Keep Going After the Midterm
  • Don’t be discouraged if the midterm didn’t go as well as you hoped.
  • It’s only worth 25% of your grade, and labs are also worth 25%.
  • You still have the final exam and other assignments that can make a big difference.
  • A lot of your grade is still to be determined—keep pushing!

9.2 Facts About the Bootstrap

Note

Setup
We want to be able to produce an estimate of a particular population parameter of interest, say the median. However, we know that if we had gotten a different sample, then our estimate of the population median could have also been different.

Main Objective
If we were satisfied with our sample, we could simply take the statistic of the sample and call it the prediction for the population median. Even though this is a valid approximation method, we want to use the method of the bootstrap to generate a range of values for which we believe our population parameter falls into.

Method
Ideally, we would be able to take more samples from the population and find estimates for the population parameter in all of these samples. However, we are usually not able to resample from the original population due to resource constraints, necessitating the process of the bootstrap.

  1. Given a large, simple random sample of a population, resample from the original sample with replacement. Generate many resamples with the same sample size as the original sample.
  2. Calculate the statistic for each resample and store it in a collection array, as we saw in the case of hypothesis testing.
  3. Repeat steps 1–2 multiple times to obtain an empirical distribution of your estimate.

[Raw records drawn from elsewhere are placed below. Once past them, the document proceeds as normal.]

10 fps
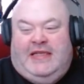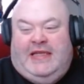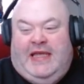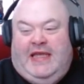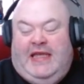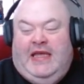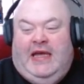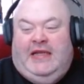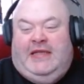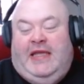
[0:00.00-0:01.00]
T
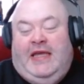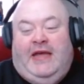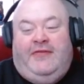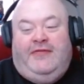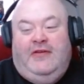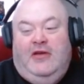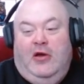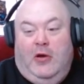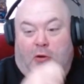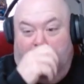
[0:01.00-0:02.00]
F.
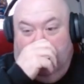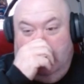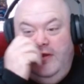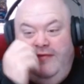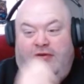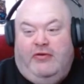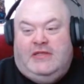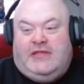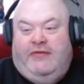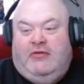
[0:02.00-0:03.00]
Or, if you
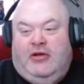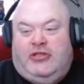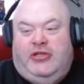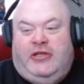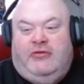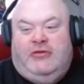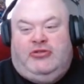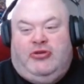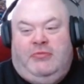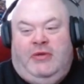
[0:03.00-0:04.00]
always have a question, you can always
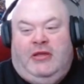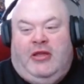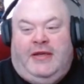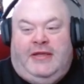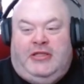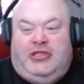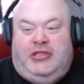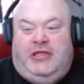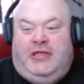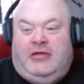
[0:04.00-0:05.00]
drop me a line at
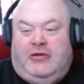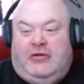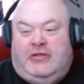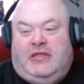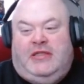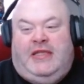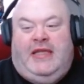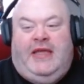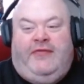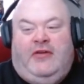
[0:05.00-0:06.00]
G Curse
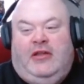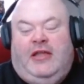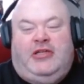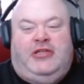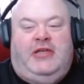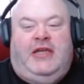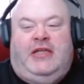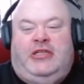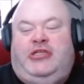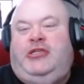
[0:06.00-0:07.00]
T F Collection
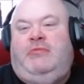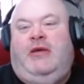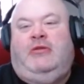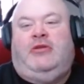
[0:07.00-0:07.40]
at gmail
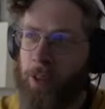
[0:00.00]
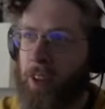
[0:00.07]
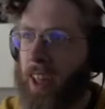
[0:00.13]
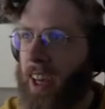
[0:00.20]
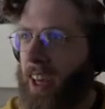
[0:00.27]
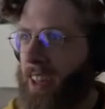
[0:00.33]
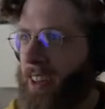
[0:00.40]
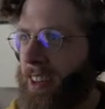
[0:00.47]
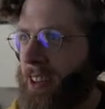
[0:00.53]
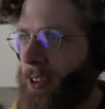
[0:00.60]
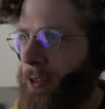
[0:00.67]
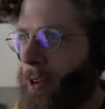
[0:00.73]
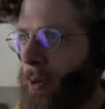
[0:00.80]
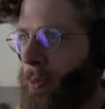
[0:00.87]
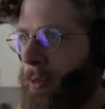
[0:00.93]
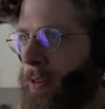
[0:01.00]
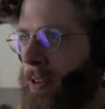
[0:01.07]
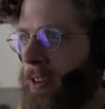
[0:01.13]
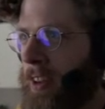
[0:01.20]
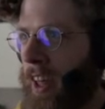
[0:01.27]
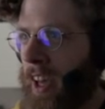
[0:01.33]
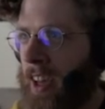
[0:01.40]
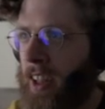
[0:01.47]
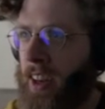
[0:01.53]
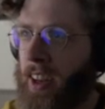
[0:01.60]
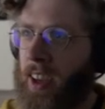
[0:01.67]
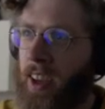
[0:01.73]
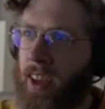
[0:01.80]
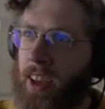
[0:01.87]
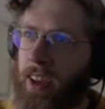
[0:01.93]
that and the one before that
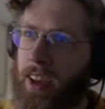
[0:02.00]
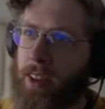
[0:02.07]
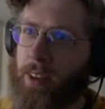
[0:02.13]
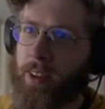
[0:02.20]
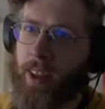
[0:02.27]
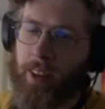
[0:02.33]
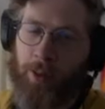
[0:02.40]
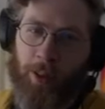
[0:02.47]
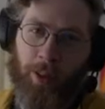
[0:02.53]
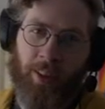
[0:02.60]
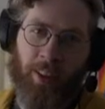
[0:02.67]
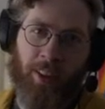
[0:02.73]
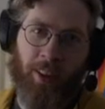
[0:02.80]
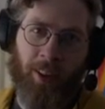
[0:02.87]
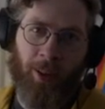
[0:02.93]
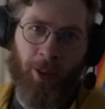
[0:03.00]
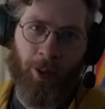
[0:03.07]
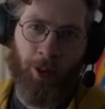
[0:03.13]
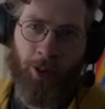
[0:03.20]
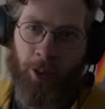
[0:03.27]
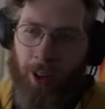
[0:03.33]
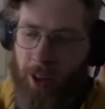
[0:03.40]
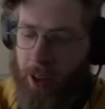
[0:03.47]
because that's what you do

Making Sense of the Bootstrap
  • Many students find it tricky to understand why certain statistical methods work, not just how.
  • Mechanics of the bootstrap:
    • Sample with replacement from your data.
    • Keep the sample size the same as the original.
  • Why keep the same size?
    • The variability of a statistic depends on sample size.
    • Example: With 10 flips of a coin, you might see 30% or 70% heads. With 100 flips, results will be much closer to 50%.
  • Why sample with replacement?
    • Without replacement, you’d just reproduce the original sample every time.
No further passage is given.